O Radioca mostra as novidades da música brasileira, mas também volta no tempo para relembrar artistas que fizeram parte do cenário independente anos atrás e que influenciaram as gerações seguintes. Mesmo não tão famosos ou celebrados, ajudaram a formatar o que viria ser produzido pelas gerações seguintes. Um desses nomes, que estreia o quadro aqui no site, é a banda carioca Mulheres q Dizem Sim, que influenciou muito da cena carioca dos anos 2000 e que tem seus integrantes ainda na ativa em projetos diversos.
Por Ronei Jorge
Tudo indica que teremos a volta do Mulheres Q Dizem Sim. Pra quem não conhece, a banda teve uma carreira curta e acabou fazendo só um disco que saiu pela WEA em 1996. Eram outros tempos, ainda existia a mão grande das gravadoras pairando sobre os artistas e a sonhada liberdade artística era coisa pra veteranos. Quem viu a banda ao vivo no MAM, aqui em Salvador percebeu a potência que não se ouve no disco. De qualquer forma, a bolachinha é um retrato daquela banda de grande criatividade e de uma técnica invejável, muito acima da média do pessoal da geração- e olha que o pessoal da década de noventa já dá um pau tecnicamente na galera dos oitenta.
Curiosamente o grupo tinha três compositores: Maurício Pacheco, Pedro Sá e Palito. E, por mais que se percebesse uma fortíssima ligação com a música brasileira, garantida também pelos arranjos, são três autores completamente diferentes. Enquanto Maurício produzia belas canções com uma forte influência de Caetano, principalmente de sua fase Outras Palavras - "Jeito de Corpo" é um exemplo forte-, Pedro Sá pendia para um lado mais das experiências, assumindo e desconstruindo a canção, deixando tudo aparentemente mais livre, mais ou menos como os sustos que Hendrix e Gil nos pregam em suas músicas. Já Palito ia para um caminho mais funk e balançado, o que acabava destacando o groove e todas as possibilidades de território que a banda poderia caminhar.

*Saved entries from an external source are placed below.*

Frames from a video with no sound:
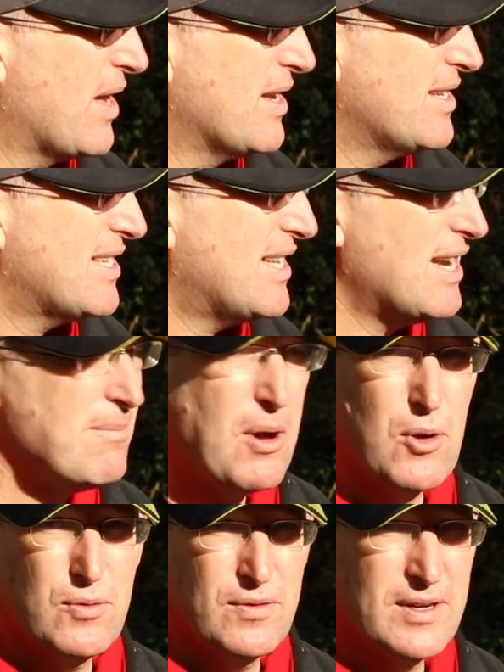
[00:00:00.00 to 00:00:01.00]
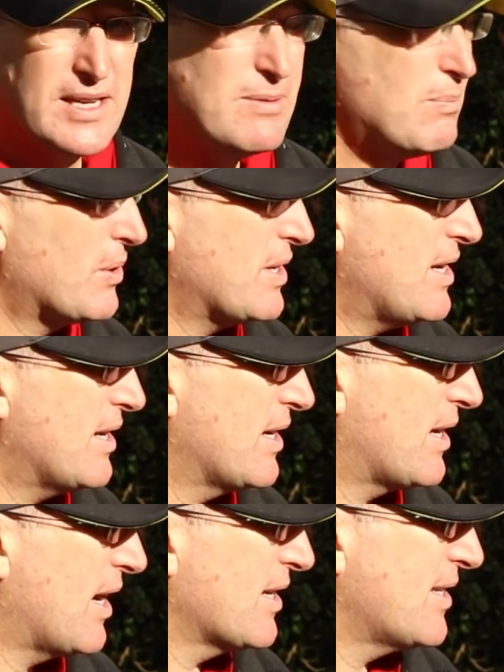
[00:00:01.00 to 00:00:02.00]
slim ovally body and
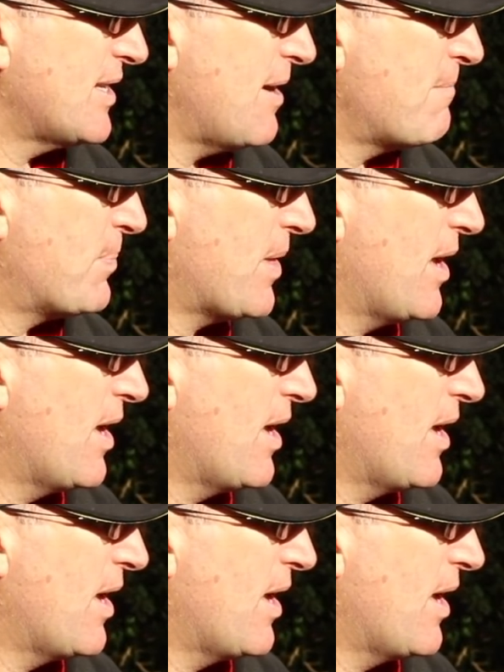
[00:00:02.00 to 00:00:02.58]
a glass stem.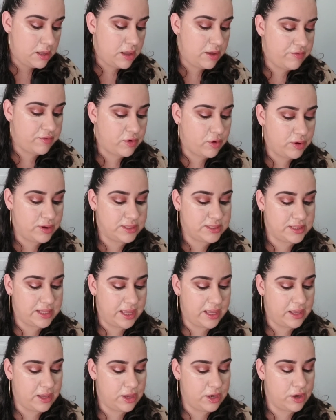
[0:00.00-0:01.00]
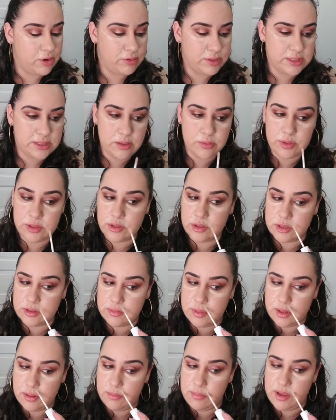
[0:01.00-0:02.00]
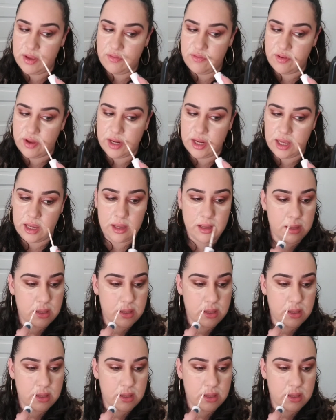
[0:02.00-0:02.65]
Of course, like, you know, when someone tells me to be funny,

O disco acabou ficando irregular, mas contém pérolas e já nos dá um conceito estético valioso para as gerações futuras. Nele você ouve a já famosa ligação do rock com música brasileira tocada com propriedade e muito feeling. Também dá pra perceber que o Mulheres ia por um caminho diferente de algumas bandas que tinha essa ligação com a MPB. Eles não partiam para uma leitura da MPB sob um viés de rock sessentista como bem fez o Picassos Falsos no SuperCarioca, nem também foram para uma releitura de gêneros da música nacional como fez o Paralamas nos ótimos Bora Bora e Big bang. Na estréia da MQDS o que se ouve é, em grande parte, uma canção que já nasce brasileira e ganha contornos roqueiros pela execução, muito próxima a da própria MPB dos anos setenta.
Além da já conhecida influência que o grupo deixou, três dos membros da banda continuaram em produtividade no circuito musical. Pedro Sá hoje é referência como guitarrista e produtor, com grande destaque para os trabalhos na Orquestra Imperial e na Banda Cê- fundamental para uma nova guinada na carreira de Caetano. Domenico, excelente músico e compositor, trabalhou como baterista de Adriana Calcanhoto e fez parte do +2, grupo com Moreno e Kassin- dois artistas importante da cena carioca e- de maneira diferente- "filhos" da MQDS. Maurício, além de continuar compondo, trabalhou com Yuca no seu projeto pós Rappa O F.U.R.T.O e produziu alguns discos com destaque para um belo disco da cantora Jussara Silveira. Somente Palito foi para a área de audio visual e publicidade e , de certa forma, saiu da cena musical.
O legado deixado pelo Mulheres é muito grande, seja por trabalhos de seus componentes individualmente, seja por artistas que ouviram aquele disco ou, como eu, assistiram aquele show no MAM.